- **What needs to be done**: Could you give the data that follows again exactly, without its pictures?
··· Supplied data ···
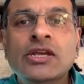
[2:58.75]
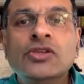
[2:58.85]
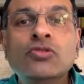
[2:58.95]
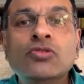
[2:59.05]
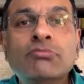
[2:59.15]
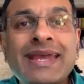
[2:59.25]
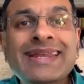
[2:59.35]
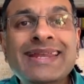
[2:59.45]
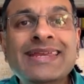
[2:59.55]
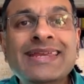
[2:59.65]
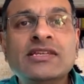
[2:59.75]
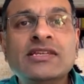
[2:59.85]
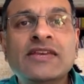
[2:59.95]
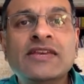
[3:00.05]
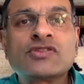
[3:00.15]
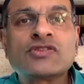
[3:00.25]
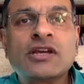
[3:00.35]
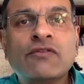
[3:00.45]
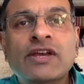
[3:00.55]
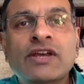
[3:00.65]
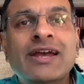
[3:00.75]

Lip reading: you may need to give yourself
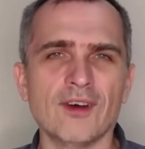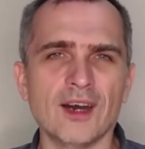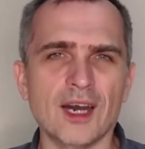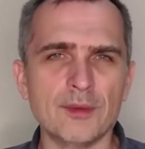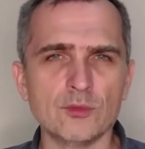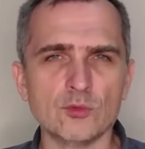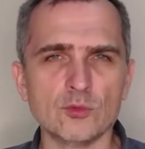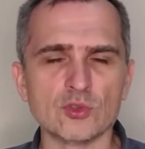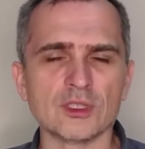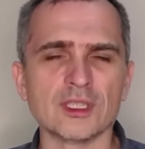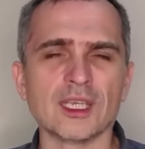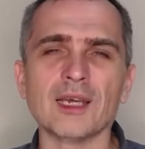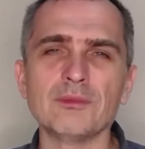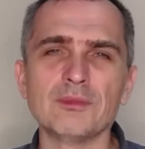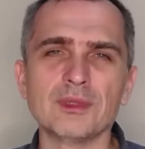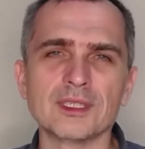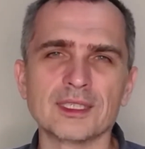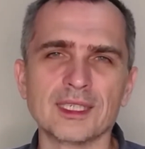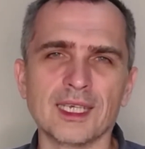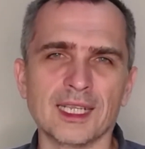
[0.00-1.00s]
And
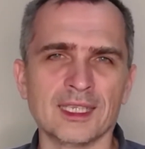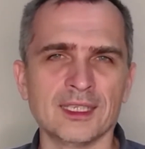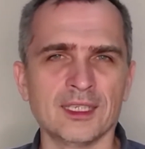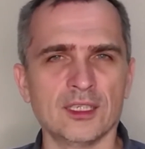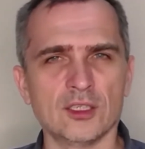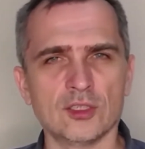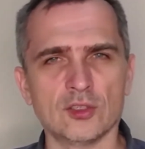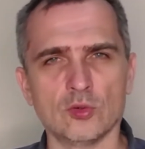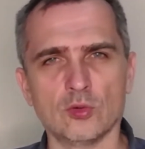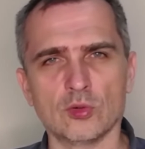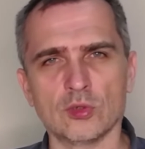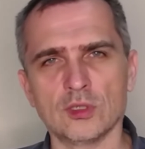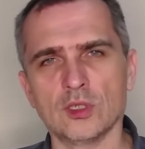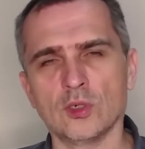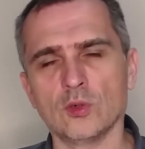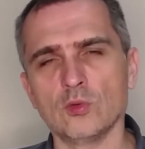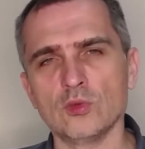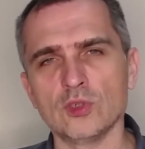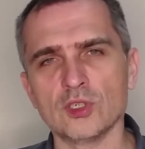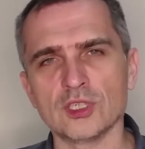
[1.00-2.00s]
about why the
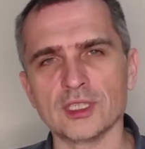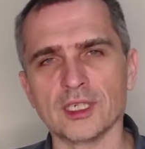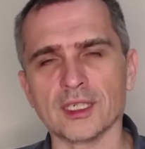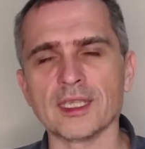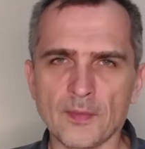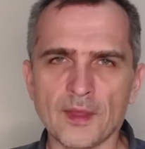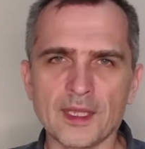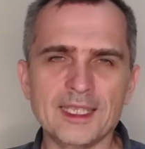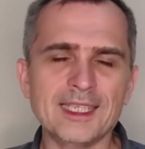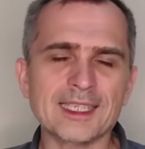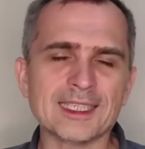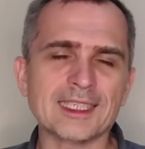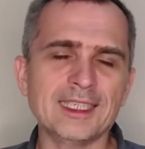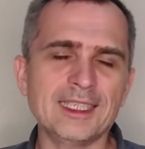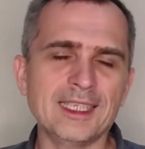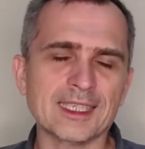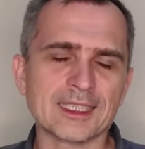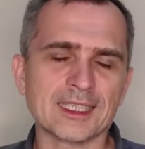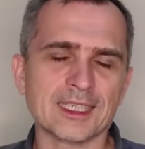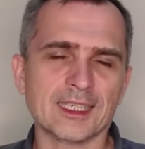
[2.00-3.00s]
military
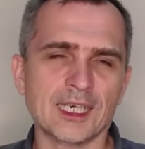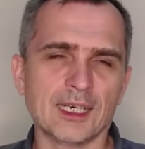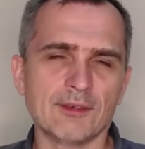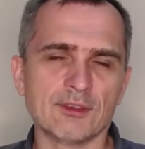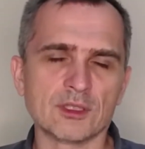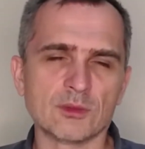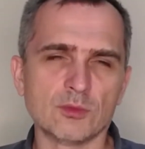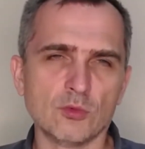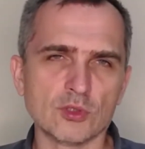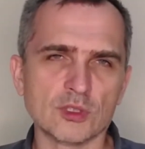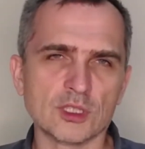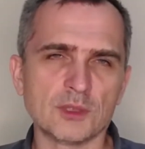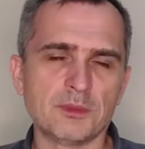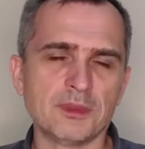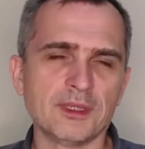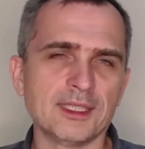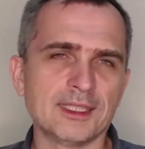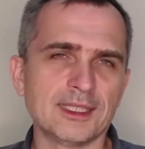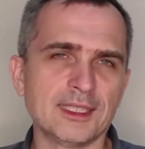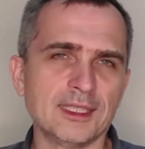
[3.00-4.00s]
echelons are not
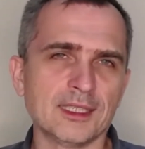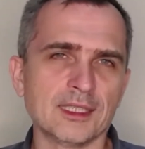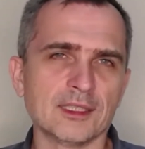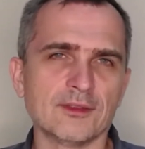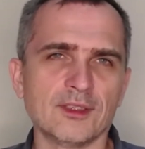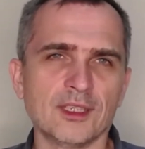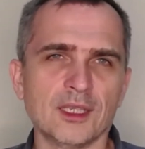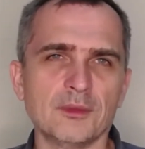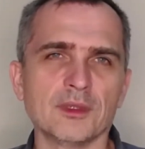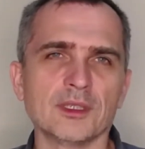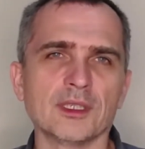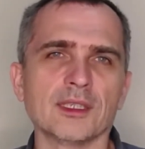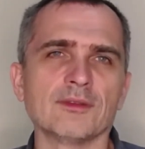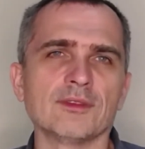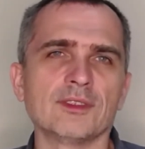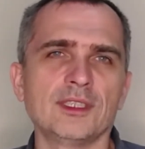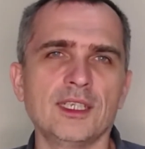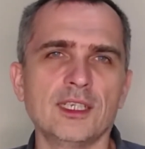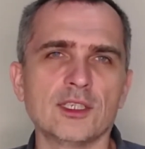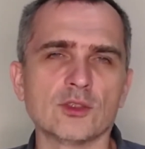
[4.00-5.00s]
attacked,
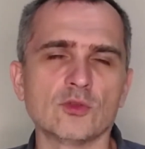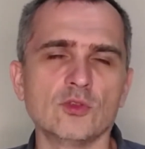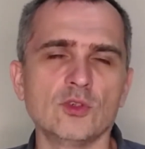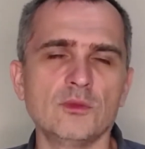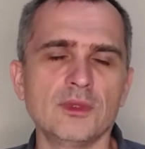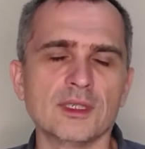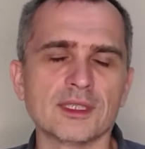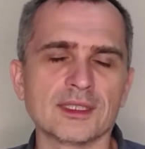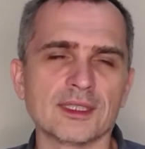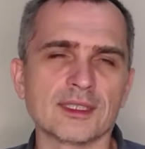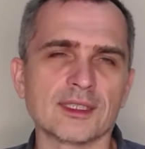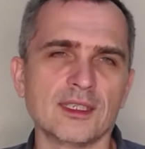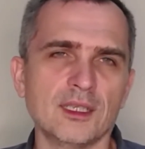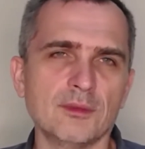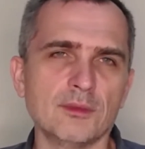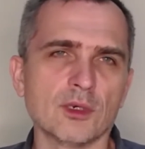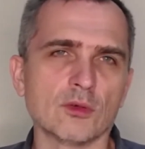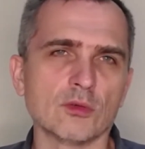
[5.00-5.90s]
I will answer.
···
- **Written response**:
[2:58.75]
[2:58.85]
[2:58.95]
[2:59.05]
[2:59.15]
[2:59.25]
[2:59.35]
[2:59.45]
[2:59.55]
[2:59.65]
[2:59.75]
[2:59.85]
[2:59.95]
[3:00.05]
[3:00.15]
[3:00.25]
[3:00.35]
[3:00.45]
[3:00.55]
[3:00.65]
[3:00.75]

Lip reading: you may need to give yourself
[0.00-1.00s]
And
[1.00-2.00s]
about why the
[2.00-3.00s]
military
[3.00-4.00s]
echelons are not
[4.00-5.00s]
attacked,
[5.00-5.90s]
I will answer.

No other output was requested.